Des occasions de sevrage manquées

Pour ce spécialiste, ces chiffres reflètent "l’insuffisante prise en charge des comportements d'alcoolisation excessive et du sevrage, d'abord aux urgences puis ensuite au cours d'hospitalisations pour ivresse". Avec pour les patients, autant d’occasions manquées de pouvoir aborder le problème de fond de leur consommation d’alcool avant qu’il ne soit trop tard. Sur le papier, l’histoire naturelle de la maladie alcoolique laisse pourtant le temps de réagir puisque les hospitalisations pour complications surviennent en moyenne à 56,7 ans, soit 13 ans après les hospitalisations pour intoxication aiguë (âge moyen 43,5 ans) et plus de 8 ans après les hospitalisations pour dépendance (âge moyen 47,9 ans) "Quand on arrive aux complications à 57 ans en moyenne (cirrhose, troubles neurologiques, cardiovasculaires, accidents, cancers...), c'est donc qu’on a loupé toutes les phases préliminaires, de l'ivresse aiguë en passant par l'alcoolisation excessive chronique puis la dépendance", analyse le Pr Reynaud.

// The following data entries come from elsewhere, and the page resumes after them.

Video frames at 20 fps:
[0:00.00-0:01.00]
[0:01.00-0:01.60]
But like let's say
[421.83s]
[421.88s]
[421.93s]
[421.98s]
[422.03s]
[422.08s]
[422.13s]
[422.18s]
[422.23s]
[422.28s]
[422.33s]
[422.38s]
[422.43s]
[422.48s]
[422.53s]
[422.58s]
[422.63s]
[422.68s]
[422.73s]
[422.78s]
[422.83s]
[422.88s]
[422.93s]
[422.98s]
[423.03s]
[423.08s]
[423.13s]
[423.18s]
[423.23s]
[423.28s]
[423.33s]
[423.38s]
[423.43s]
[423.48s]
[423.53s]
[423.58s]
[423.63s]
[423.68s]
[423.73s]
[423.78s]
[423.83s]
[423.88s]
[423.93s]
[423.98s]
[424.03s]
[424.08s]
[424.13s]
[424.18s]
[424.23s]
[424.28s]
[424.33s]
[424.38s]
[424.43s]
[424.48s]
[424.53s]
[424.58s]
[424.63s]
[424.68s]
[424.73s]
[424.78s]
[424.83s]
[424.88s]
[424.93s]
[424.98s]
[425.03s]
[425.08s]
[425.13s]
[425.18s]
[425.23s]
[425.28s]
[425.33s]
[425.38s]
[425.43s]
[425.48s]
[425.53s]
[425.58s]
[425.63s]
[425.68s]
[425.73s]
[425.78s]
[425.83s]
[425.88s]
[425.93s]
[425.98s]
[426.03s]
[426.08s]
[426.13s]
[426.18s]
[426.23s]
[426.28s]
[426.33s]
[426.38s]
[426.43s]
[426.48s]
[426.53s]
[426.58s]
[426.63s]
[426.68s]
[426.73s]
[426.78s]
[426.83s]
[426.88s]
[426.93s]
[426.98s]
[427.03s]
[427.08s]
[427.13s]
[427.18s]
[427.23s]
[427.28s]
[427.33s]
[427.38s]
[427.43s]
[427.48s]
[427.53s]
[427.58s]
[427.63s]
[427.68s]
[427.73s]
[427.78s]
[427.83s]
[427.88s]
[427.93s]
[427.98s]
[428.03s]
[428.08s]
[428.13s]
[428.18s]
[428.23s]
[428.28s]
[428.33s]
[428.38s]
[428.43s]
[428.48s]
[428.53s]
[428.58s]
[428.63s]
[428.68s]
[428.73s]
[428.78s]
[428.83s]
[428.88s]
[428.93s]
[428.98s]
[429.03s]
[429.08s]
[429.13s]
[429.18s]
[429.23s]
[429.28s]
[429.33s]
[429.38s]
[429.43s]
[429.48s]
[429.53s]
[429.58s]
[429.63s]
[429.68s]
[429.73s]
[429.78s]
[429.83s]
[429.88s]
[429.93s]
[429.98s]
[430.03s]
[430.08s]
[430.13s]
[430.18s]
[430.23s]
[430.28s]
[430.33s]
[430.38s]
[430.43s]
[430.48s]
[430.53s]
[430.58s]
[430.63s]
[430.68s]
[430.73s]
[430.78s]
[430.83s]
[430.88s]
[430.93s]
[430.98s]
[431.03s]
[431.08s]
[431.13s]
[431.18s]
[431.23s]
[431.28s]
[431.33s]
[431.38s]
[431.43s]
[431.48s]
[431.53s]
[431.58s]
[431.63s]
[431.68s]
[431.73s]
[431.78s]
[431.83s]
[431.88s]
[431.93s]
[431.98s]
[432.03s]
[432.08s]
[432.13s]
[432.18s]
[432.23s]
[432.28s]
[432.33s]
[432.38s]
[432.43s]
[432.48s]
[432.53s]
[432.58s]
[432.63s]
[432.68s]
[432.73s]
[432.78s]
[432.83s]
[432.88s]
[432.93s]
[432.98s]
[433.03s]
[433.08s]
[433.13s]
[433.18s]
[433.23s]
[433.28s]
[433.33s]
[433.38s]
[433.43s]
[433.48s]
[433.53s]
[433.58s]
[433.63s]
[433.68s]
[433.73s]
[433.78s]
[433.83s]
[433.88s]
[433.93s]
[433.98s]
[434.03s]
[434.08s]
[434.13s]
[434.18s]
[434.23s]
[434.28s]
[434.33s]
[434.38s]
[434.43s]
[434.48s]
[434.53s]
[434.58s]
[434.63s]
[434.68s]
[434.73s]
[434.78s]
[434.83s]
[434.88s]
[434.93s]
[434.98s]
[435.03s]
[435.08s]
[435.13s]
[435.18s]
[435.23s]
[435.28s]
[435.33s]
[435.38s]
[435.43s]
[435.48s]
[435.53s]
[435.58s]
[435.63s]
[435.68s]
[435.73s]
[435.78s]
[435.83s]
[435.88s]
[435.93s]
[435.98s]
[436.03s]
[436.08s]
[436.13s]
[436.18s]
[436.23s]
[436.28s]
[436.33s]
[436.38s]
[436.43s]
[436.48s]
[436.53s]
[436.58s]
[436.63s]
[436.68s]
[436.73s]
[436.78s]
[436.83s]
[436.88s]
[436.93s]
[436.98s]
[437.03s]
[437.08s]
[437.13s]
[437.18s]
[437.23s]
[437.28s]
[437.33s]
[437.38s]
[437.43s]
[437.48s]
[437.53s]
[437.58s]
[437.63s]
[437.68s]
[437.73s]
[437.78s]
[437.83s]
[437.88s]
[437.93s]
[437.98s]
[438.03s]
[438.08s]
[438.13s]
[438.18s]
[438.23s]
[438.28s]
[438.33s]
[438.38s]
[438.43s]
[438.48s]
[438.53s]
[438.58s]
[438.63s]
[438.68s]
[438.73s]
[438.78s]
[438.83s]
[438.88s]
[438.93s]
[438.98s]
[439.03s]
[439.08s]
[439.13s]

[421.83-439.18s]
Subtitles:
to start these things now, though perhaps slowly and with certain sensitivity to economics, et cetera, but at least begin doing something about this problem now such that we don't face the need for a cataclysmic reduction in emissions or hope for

Dans ce contexte, les auteurs rappellent « l’intérêt d’aborder la question de l’alcool le plus précocement possible et lors de chaque séjour, de façon à espérer limiter à terme ces complications et les ré-hospitalisations qu’elles entraînent ». Et invitent à « améliorer la formation des équipes des services d’urgence et des services non spécialisés en addictologie" sur ces questions.